J’ai méconnu l’amour, je l’ai prostitué ; et toute une vie de sacrifices devra effacer les taches qui ont souillé mon cœur. Je ne suis pas digne de cet amour chaste que vous pouvez avoir pour le centurion ; et tout ce que je puis espérer, c’est que le Prophète rende à mon repentir la pureté que j’ai perdue.

Voilà pourquoi je veux lui consacrer ma vie entière, et tout ce qu’il peut y avoir encore de sentiment dans mon pauvre cœur.

— Et ce don exclusif de vous-même, cet amour extraordinaire qui me semble encore bien mystérieux, vous donne-t-il au moins quelque bonheur ?

— Il y a des jours où mon âme est rafraîchie, et réconfortée par des aspirations qui m’emportent dans les hauteurs, comme la colombe soulevée par les brises de la mer.
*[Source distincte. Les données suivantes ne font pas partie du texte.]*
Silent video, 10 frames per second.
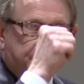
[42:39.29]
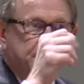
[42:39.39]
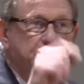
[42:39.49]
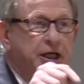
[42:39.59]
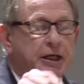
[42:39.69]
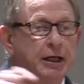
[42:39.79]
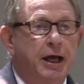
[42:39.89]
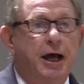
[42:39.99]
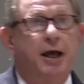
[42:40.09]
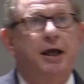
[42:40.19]
Jean and
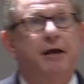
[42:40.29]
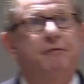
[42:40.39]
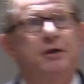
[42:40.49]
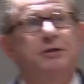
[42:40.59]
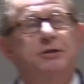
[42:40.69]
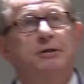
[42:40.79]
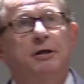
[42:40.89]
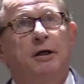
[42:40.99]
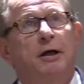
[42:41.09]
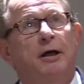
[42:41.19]
I have this
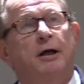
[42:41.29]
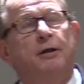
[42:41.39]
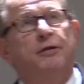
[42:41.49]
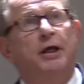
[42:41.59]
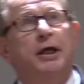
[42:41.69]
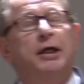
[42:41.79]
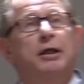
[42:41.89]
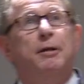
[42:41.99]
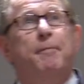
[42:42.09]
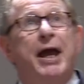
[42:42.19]
thing
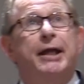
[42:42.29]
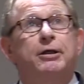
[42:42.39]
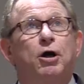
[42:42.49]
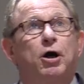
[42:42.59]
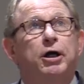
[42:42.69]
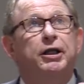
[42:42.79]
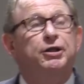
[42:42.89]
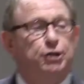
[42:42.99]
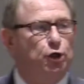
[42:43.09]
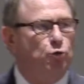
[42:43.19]
in the backyard in
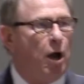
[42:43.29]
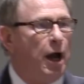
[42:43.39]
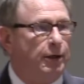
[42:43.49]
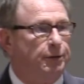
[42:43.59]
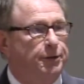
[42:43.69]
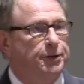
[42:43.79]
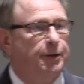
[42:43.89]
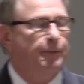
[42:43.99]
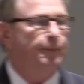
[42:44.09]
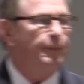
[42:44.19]
2 rockers.
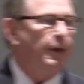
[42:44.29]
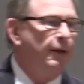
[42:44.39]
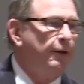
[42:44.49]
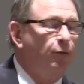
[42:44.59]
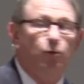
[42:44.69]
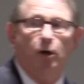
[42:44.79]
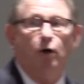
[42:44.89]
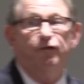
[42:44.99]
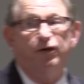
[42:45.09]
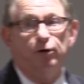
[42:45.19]
We're
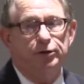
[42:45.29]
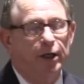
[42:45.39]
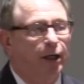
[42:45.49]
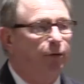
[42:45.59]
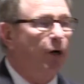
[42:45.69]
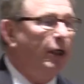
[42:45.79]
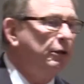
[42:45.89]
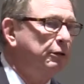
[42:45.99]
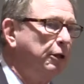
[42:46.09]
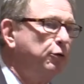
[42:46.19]
old folks now, right?
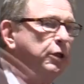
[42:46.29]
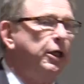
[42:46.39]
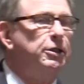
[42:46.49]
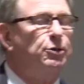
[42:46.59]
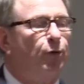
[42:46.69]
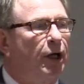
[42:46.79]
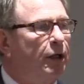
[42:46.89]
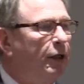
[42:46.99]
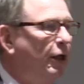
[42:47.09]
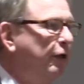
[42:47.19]
No kids around
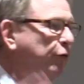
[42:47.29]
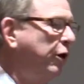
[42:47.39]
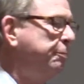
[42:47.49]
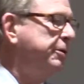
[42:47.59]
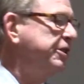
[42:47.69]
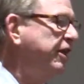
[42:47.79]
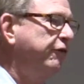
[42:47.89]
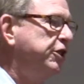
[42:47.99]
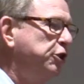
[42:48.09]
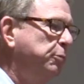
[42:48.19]
to interrupt us
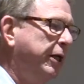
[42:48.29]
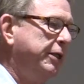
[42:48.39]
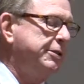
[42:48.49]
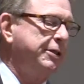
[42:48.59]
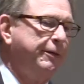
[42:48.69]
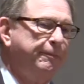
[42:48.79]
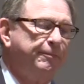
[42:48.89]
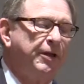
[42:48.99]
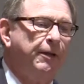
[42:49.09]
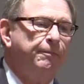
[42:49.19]
every 2 minutes.
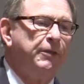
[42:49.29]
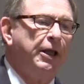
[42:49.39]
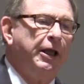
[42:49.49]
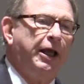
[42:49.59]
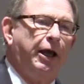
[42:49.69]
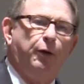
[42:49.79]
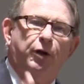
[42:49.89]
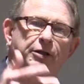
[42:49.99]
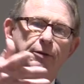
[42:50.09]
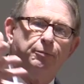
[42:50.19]

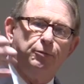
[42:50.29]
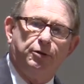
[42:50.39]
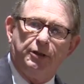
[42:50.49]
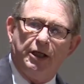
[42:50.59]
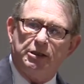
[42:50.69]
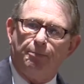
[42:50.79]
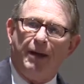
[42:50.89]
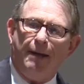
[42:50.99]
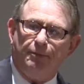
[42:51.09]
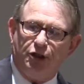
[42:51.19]
We get some
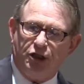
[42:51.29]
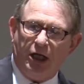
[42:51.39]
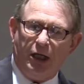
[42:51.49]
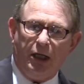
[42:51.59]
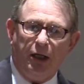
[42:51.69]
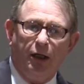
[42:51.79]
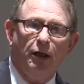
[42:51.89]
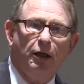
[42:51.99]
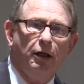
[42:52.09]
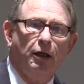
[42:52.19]
Baptist tea,
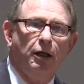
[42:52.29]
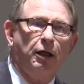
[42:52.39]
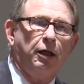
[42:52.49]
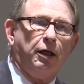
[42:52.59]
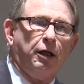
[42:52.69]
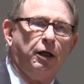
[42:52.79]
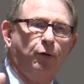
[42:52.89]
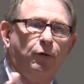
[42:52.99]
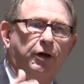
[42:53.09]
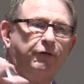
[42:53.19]

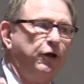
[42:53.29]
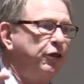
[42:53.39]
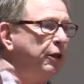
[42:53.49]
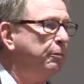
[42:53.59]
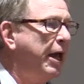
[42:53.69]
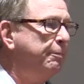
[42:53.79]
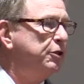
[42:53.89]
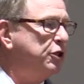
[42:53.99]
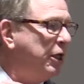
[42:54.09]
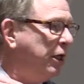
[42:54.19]
whatever you think
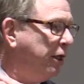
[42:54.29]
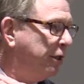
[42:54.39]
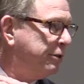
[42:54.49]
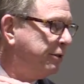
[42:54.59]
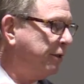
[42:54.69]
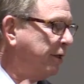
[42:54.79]
Baptist tea is,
Alors, les bruits de la terre cessent d’arriver jusqu’à moi. Je la perds même de vue, et j’entre dans une atmosphère de délices que je ne puis pas vous décrire.

Mais j’ai aussi des jours de dépression morale, d’obscurité et d’affaissement intime. L’esprit du Mal m’inspire alors le découragement, et des pensées de désespoir.